Disc lock for scooter

After yesterdays event at Supercheap Auto when I went in about getting a disc lock and was implicated as being a thief, I got in touch via their website about the situation linking them to my post. They’re wanting further information about the situation now, so I’ll head on in tomorrow and make further inquiries to see if their computer system shows any for sale, while I attempt to get the person’s name.

Meanwhile a disc lock has been sourced on Trademe via a buy now purchase. When arranging a pickup time and location though, the seller can’t quite put his hands on one to be picked up, so he’s going to get one from his warehouse tomorrow and will kindly drop it off to me too. With  feedback for his trademe account still pending, things should still go ahead quite smoothly.

Hagrid the owlbear

Owlbear

Owlbear

Put on the spot today to name my owlbear at today’s D&D event, I figured that Harry Potter’s Hedwig would not be suitable for such a beast, so resorted instead to calling him Hagrid. This I don’t think is quite suitable either though, for he’s more of an armour-plated bull.

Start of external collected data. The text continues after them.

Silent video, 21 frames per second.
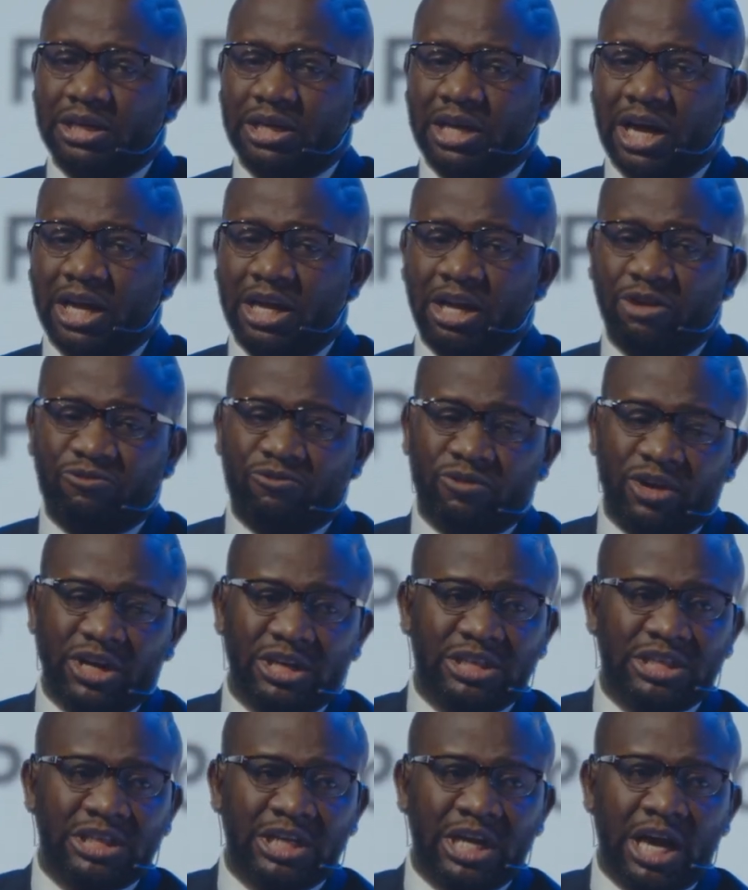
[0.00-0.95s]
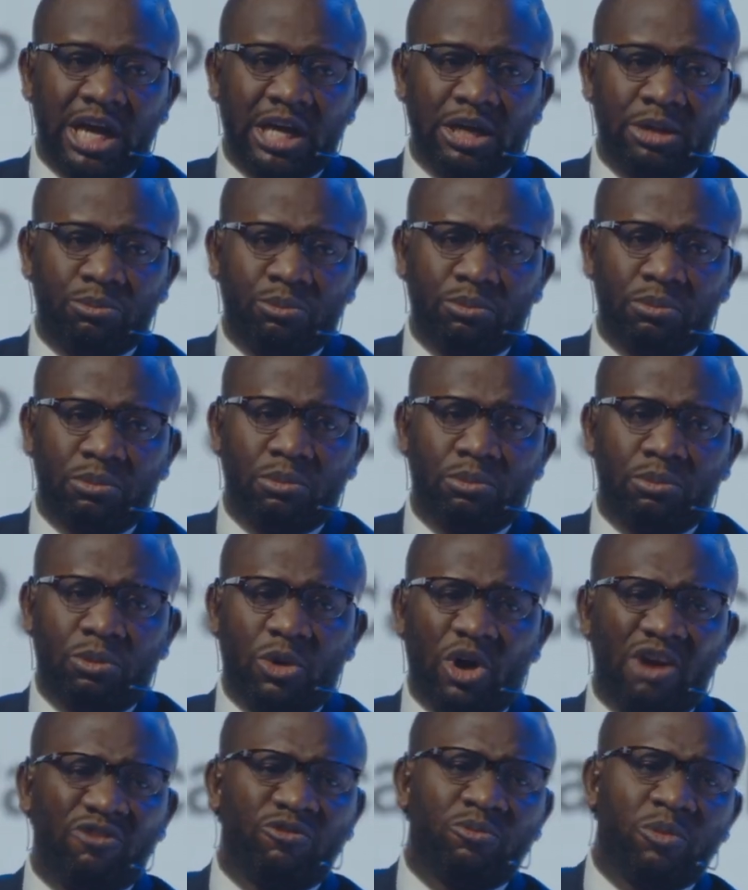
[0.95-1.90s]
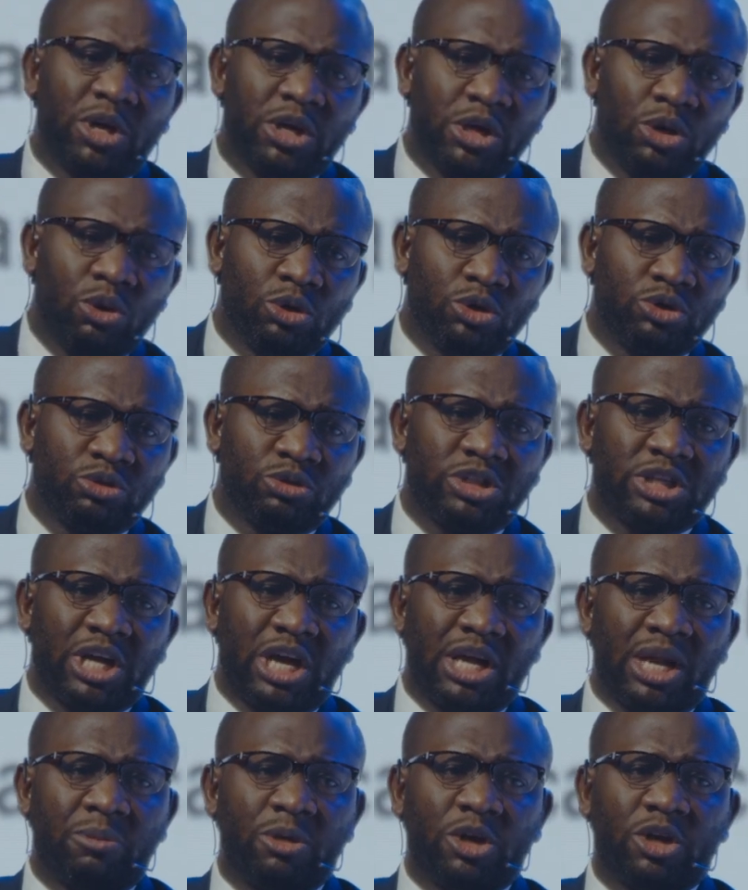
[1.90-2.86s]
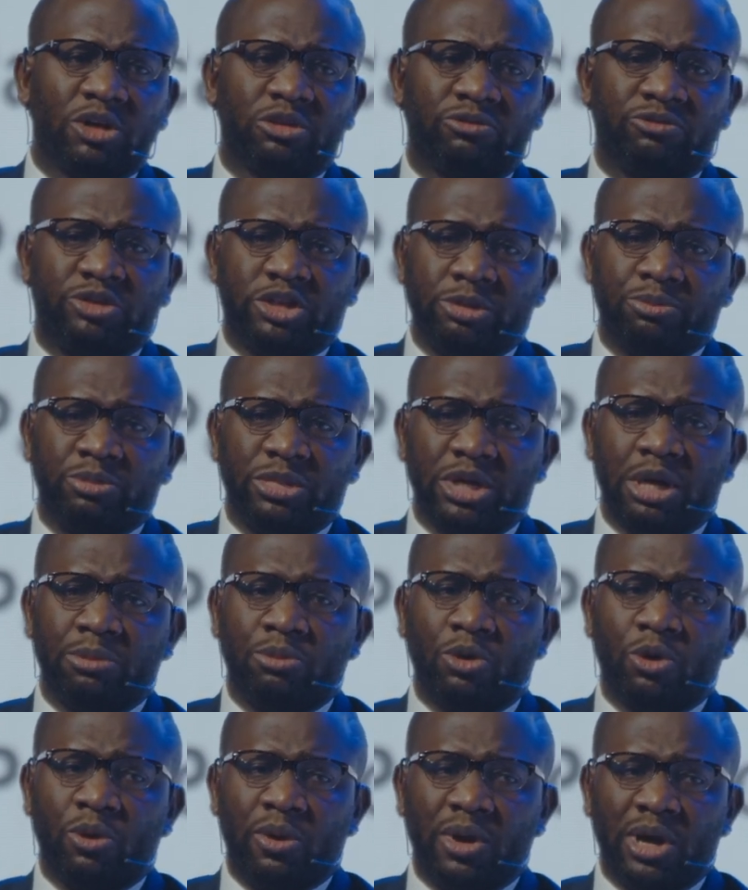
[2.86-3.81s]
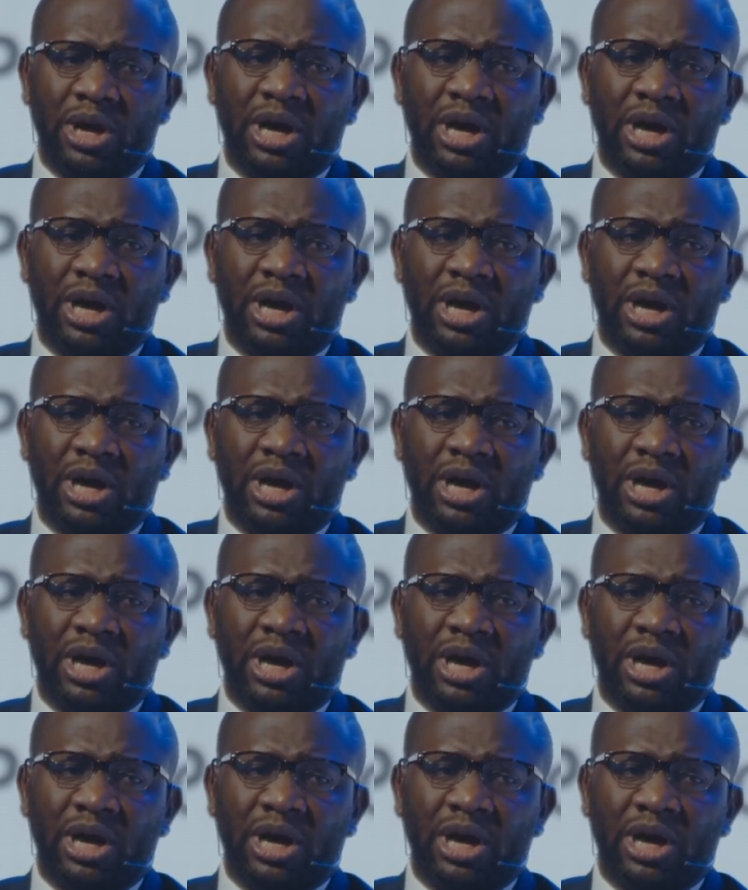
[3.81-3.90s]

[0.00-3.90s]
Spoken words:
And a friend said, well, everybody goes to China because of cheap labor.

I’ll do some searching of other historical creatures this week to see if, how and when inspiration may strike.

Board games

This evening Ticket to Ride and Power Grid were enjoyed at Felix’s.

Ticket to Ride

I managed to draw some lucky tickets for tonight’s game, for most of my destinations were along the main trunk line of the long route I was given, which allowed some extra trains to be left over to be used on some additional tickets that were drawn later.

Power Grid

Power Grid was enjoyable as a three-player game, but as one of us was new to it and was learning it from scratch, it took a few rounds to settle in to the style of play.

The game is about auctioning power stations between players, buying resources and building a housing network, and powering them up for money.

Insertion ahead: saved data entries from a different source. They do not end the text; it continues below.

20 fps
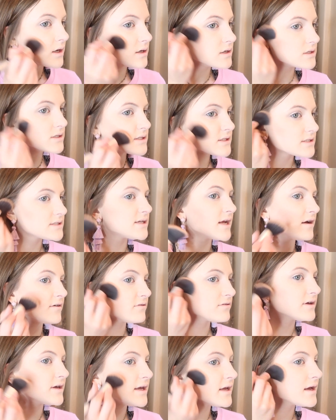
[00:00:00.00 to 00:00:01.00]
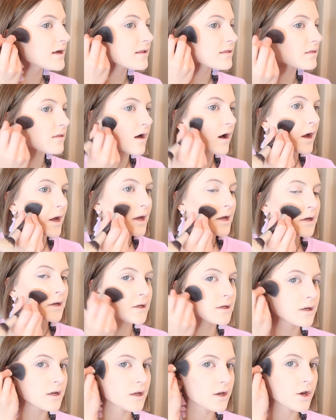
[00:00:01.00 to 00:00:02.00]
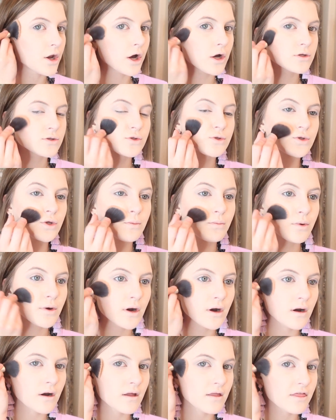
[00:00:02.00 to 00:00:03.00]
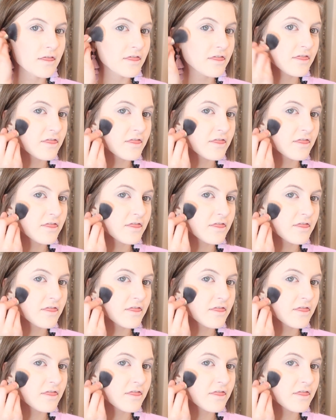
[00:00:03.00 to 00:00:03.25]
It is definitely light and not super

Overall there are three steps to the game, which I think of as stages. The first step is before anyone has seven houses and allows only one house to be built in any city. The second step occurs once someone reaches seven houses which allows a city to have two people connecting to it. The third step is when the step 3 card is drawn from the power plant deck which allows a city to have three people connecting to it.

To make things a bit easier in the game, we chose four areas to play in instead of just one for each person, and next time we’ll make sure that each person chooses an area, and have all players play in just those three areas.

I did find out afterwards though that a subtlety to the power plant bidding means that anyone who passes cannot bid on any other power stations for that round. This will mean in future games, that there is an incentive to not let the bidding escalate too high, because there is no escape out of that to another power plant afterwards. The only escape is for the other person to buy the power plant, or for yourself to pass and not buy anything at all this round.

and also, that we were supposed to have removed eight random power plants before starting the 3-player game, which would result in a shorter overall game.

Anyway, it was an enjoyable strategic game, and I look forward to exploring things further with it on future plays.